◆ **WORK REQUIRED**: Reproduce the records below exactly, leaving their images out.

+++ INFORMATION GIVEN +++

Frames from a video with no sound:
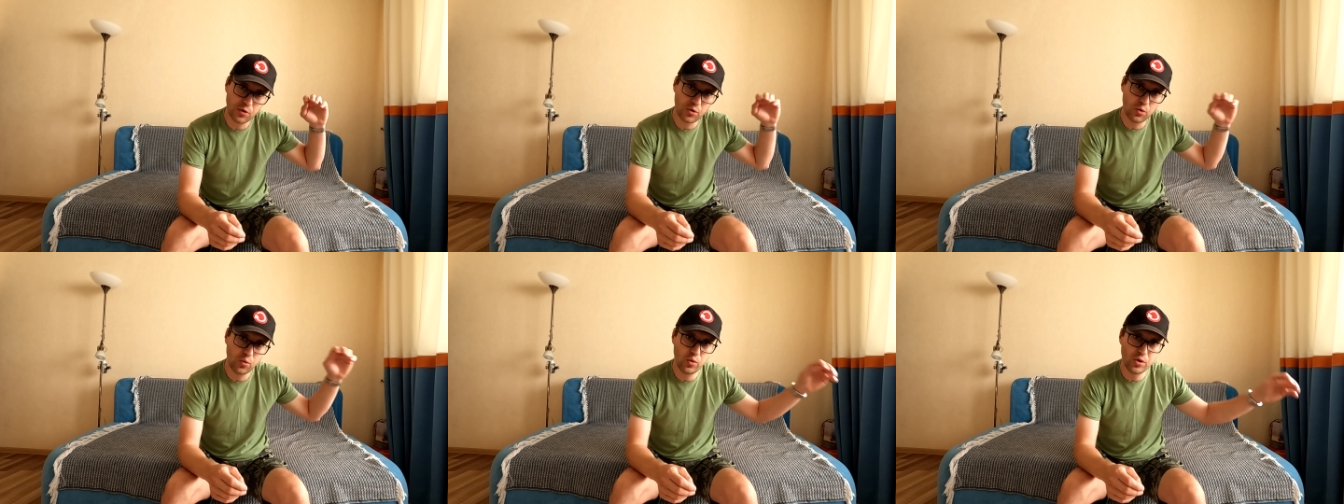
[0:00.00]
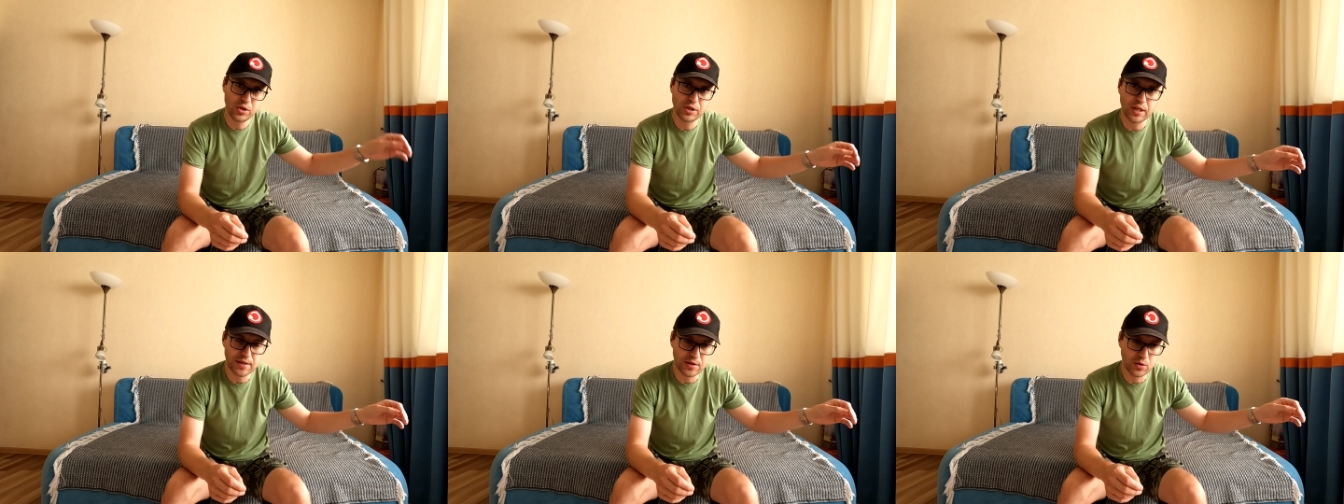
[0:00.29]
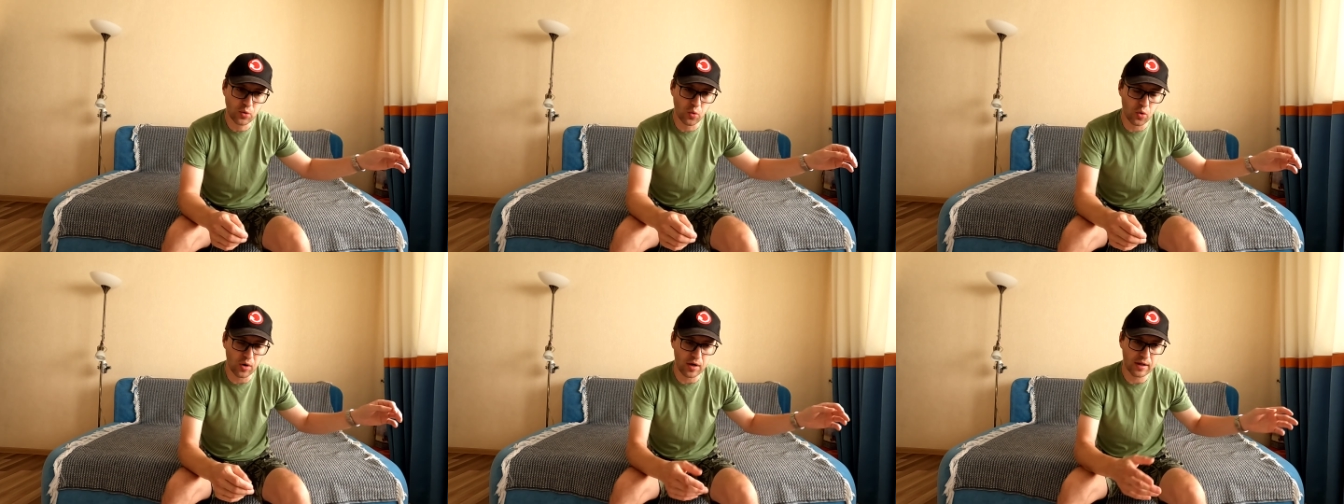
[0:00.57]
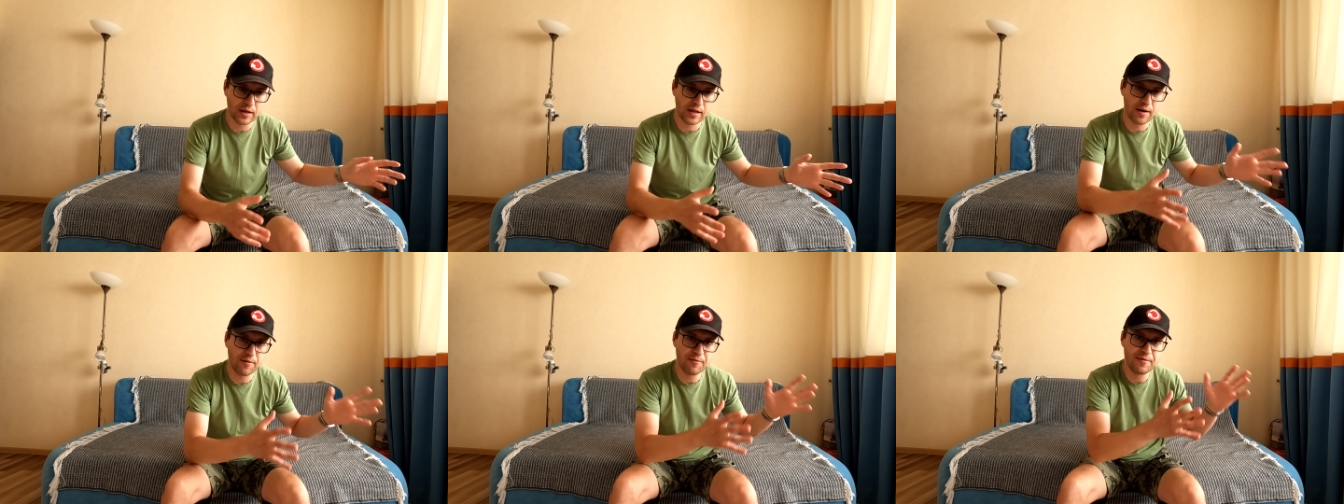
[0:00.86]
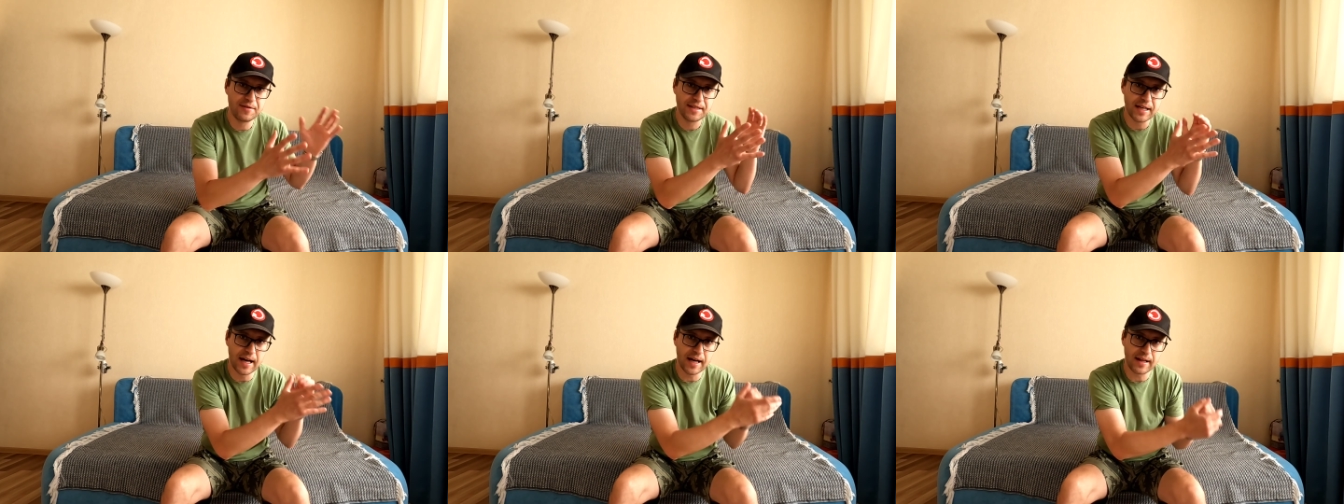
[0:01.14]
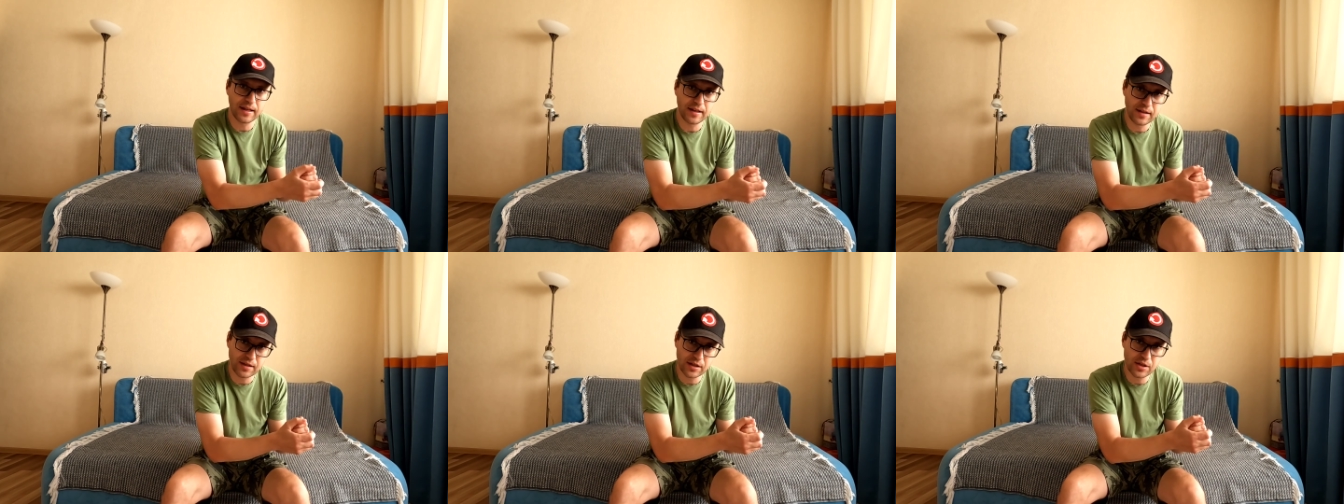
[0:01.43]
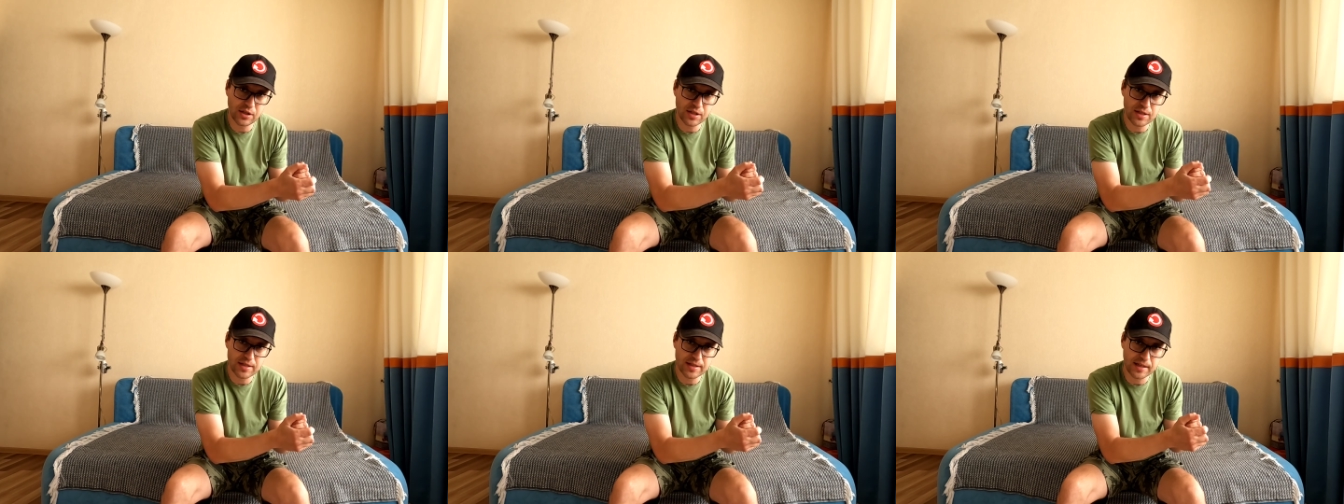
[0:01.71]
в другую часть города, взять
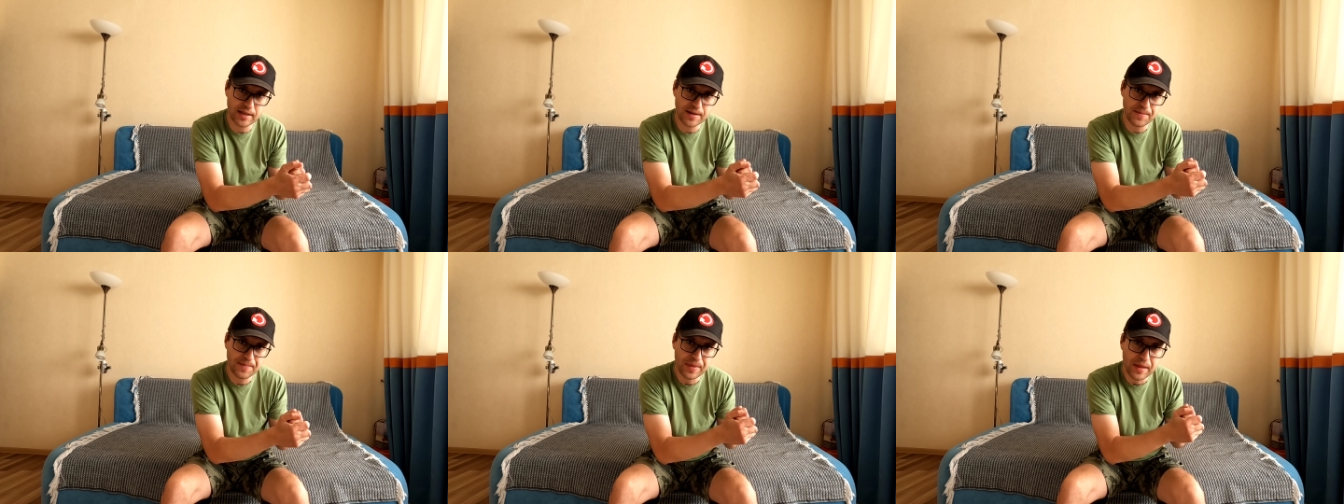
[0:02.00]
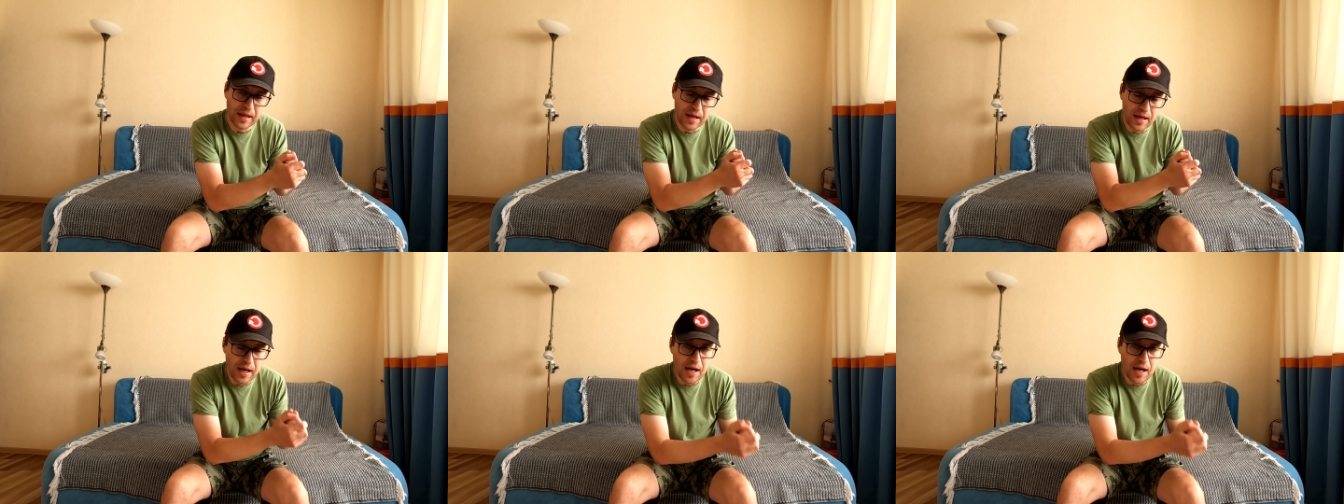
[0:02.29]
эти часы,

+++

◆ **RESPONSE TO THIS EXERCISE**:
Frames from a video with no sound:
[0:00.00]
[0:00.29]
[0:00.57]
[0:00.86]
[0:01.14]
[0:01.43]
[0:01.71]
в другую часть города, взять
[0:02.00]
[0:02.29]
эти часы,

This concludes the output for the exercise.